* Task description
Please keep pictures out of the copy, and print exactly the lines from the one containing "[00:00:13.00 to 00:00:14.00]" through the end of the records.

(Collected data)
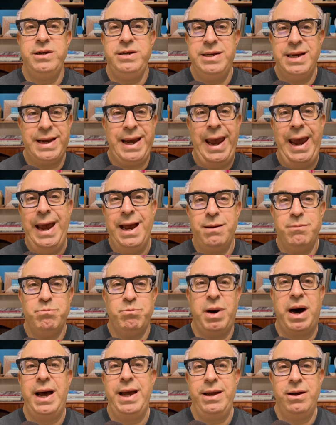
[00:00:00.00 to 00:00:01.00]
you
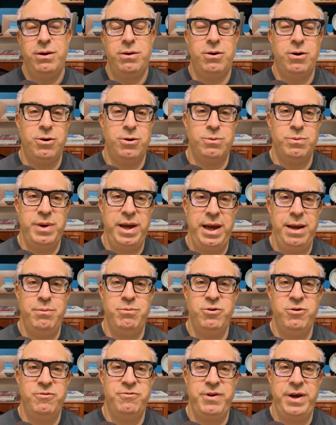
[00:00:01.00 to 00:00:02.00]
can't buy a home
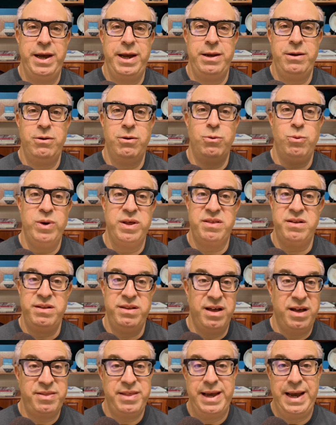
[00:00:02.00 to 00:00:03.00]
and move in with
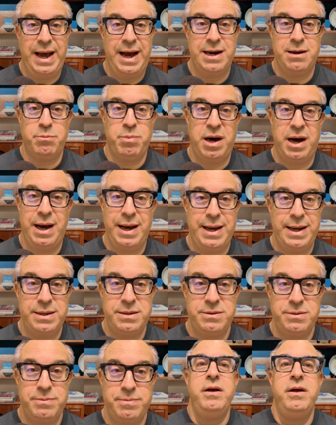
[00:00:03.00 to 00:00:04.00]
nothing out of
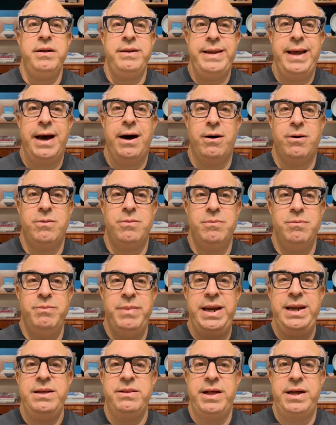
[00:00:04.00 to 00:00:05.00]
pocket. Now,
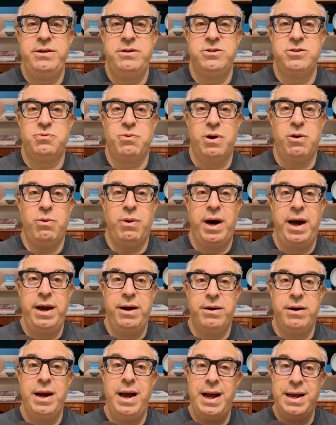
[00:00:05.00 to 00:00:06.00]
many lenders
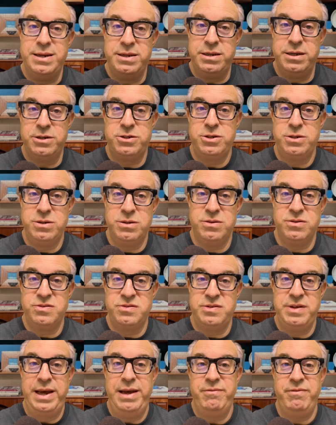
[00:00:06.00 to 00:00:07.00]
require additional
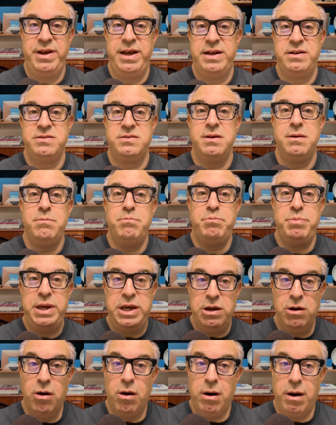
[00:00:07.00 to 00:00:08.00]
savings
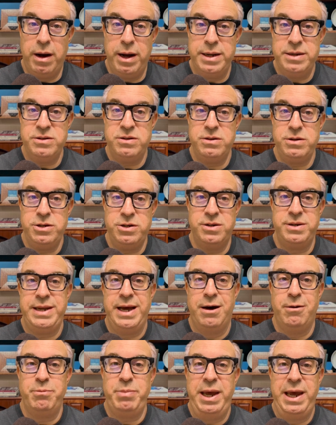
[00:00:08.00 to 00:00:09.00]
beyond your
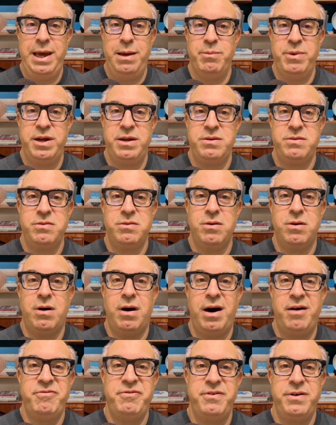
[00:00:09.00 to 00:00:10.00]
down payment,
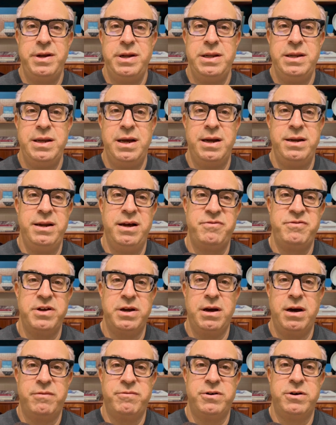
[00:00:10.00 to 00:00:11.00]
often enough to
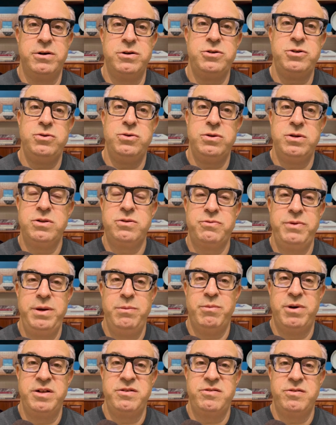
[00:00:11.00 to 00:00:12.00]
cover 2 to 3
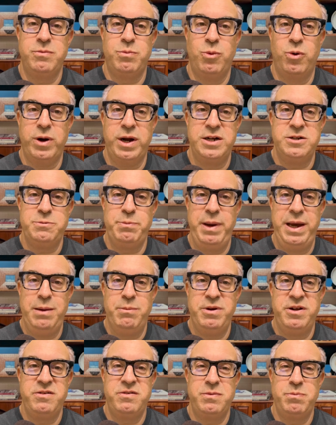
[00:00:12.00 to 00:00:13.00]
months of mortgage
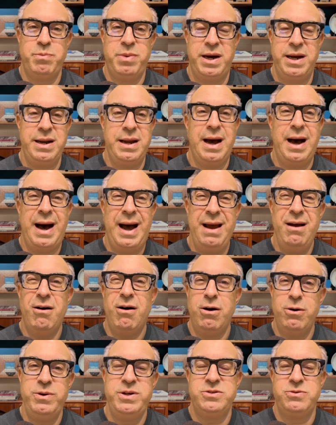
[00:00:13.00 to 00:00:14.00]
payments. But I
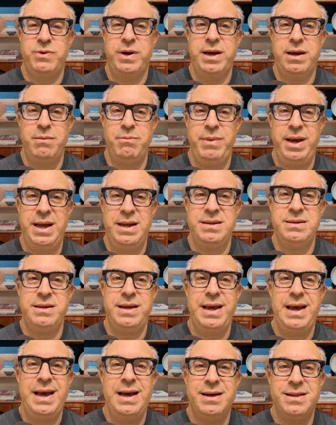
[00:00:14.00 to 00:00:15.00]
always recommend
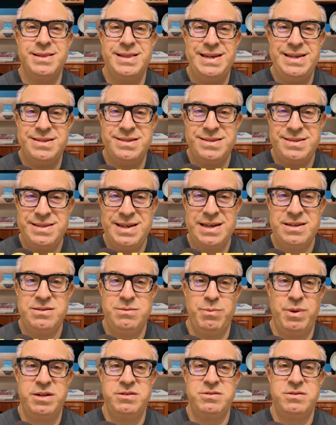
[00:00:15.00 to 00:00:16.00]
at least 6
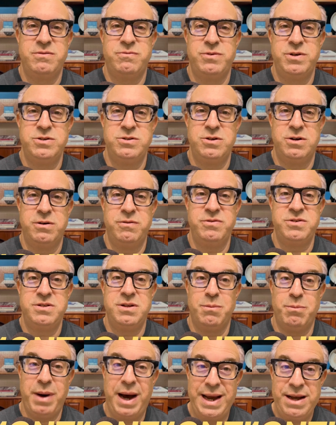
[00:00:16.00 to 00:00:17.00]
months of reserves
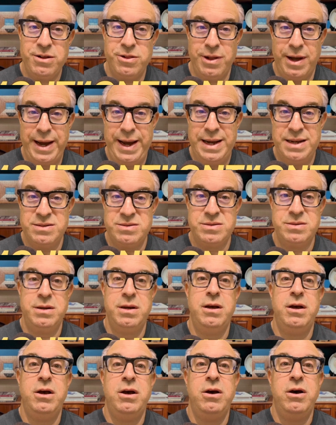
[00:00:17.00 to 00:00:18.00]
to my clients
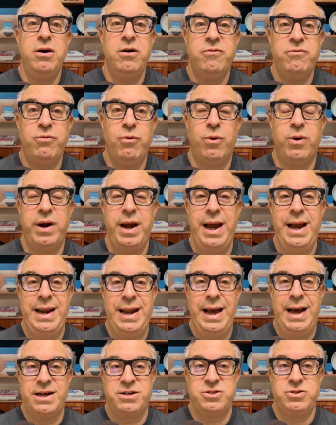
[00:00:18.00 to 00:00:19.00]
for
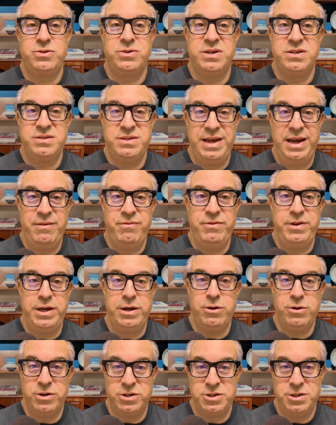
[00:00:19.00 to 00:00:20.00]
an extra safety
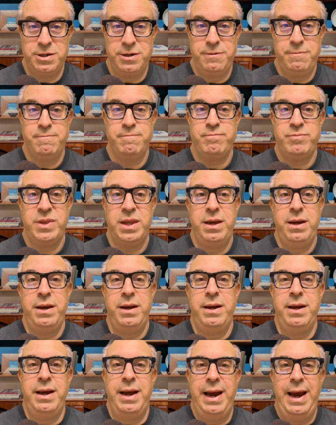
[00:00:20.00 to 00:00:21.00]
cushion.
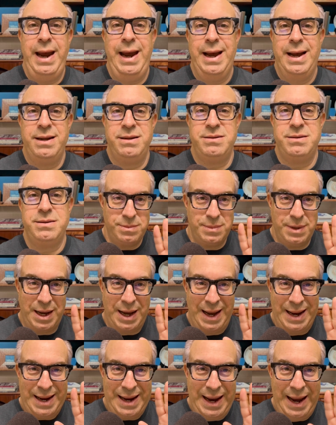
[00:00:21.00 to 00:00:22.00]
And
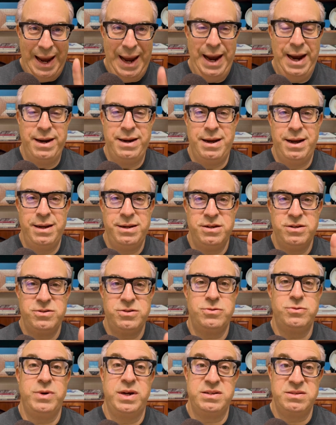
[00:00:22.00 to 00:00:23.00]
I cannot
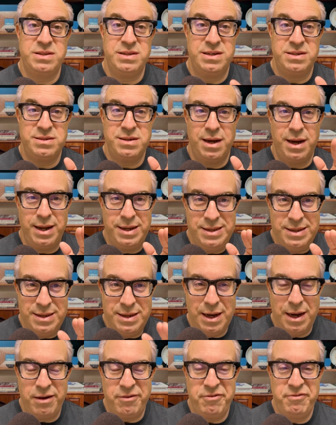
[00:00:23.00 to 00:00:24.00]
stress this
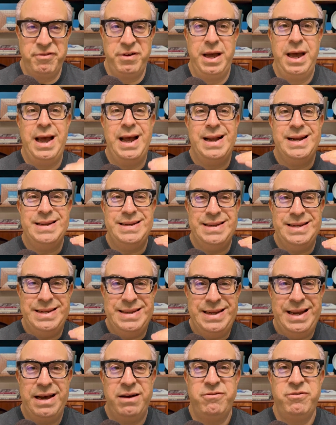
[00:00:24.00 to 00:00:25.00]
enough.
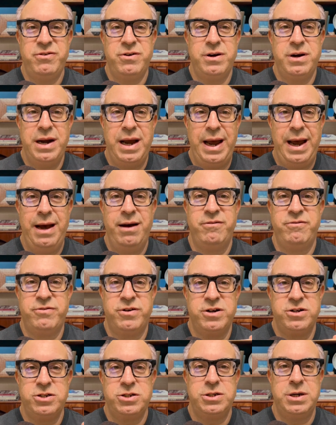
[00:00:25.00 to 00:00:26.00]
Never
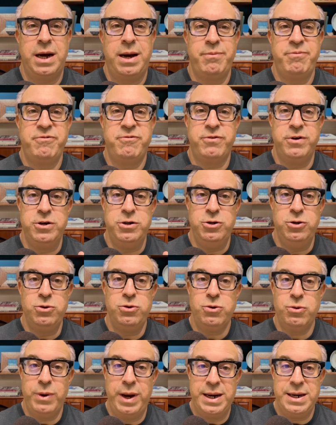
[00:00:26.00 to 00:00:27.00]
ever shop for new
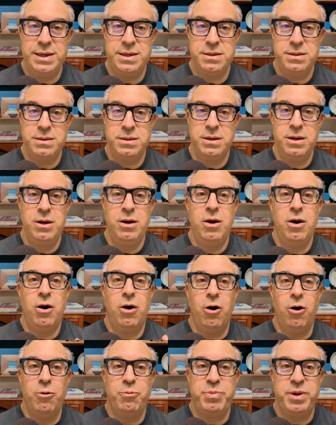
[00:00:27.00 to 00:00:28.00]
credit,
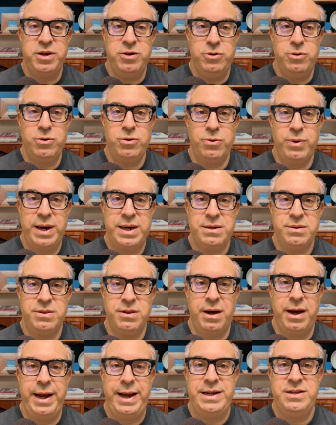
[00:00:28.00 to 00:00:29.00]
open new credit
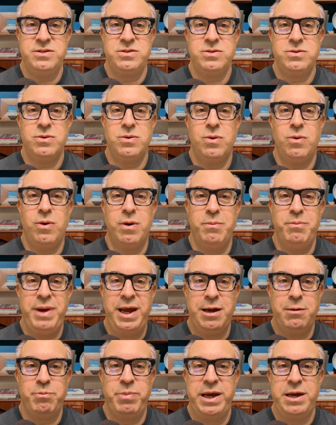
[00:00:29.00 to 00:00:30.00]
lines, or
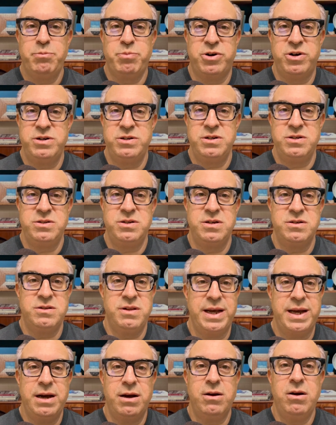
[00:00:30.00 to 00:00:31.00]
make big purchases
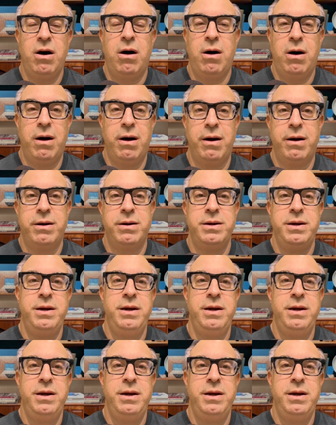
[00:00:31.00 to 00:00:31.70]
like a car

* Task result
[00:00:13.00 to 00:00:14.00]
payments. But I
[00:00:14.00 to 00:00:15.00]
always recommend
[00:00:15.00 to 00:00:16.00]
at least 6
[00:00:16.00 to 00:00:17.00]
months of reserves
[00:00:17.00 to 00:00:18.00]
to my clients
[00:00:18.00 to 00:00:19.00]
for
[00:00:19.00 to 00:00:20.00]
an extra safety
[00:00:20.00 to 00:00:21.00]
cushion.
[00:00:21.00 to 00:00:22.00]
And
[00:00:22.00 to 00:00:23.00]
I cannot
[00:00:23.00 to 00:00:24.00]
stress this
[00:00:24.00 to 00:00:25.00]
enough.
[00:00:25.00 to 00:00:26.00]
Never
[00:00:26.00 to 00:00:27.00]
ever shop for new
[00:00:27.00 to 00:00:28.00]
credit,
[00:00:28.00 to 00:00:29.00]
open new credit
[00:00:29.00 to 00:00:30.00]
lines, or
[00:00:30.00 to 00:00:31.00]
make big purchases
[00:00:31.00 to 00:00:31.70]
like a car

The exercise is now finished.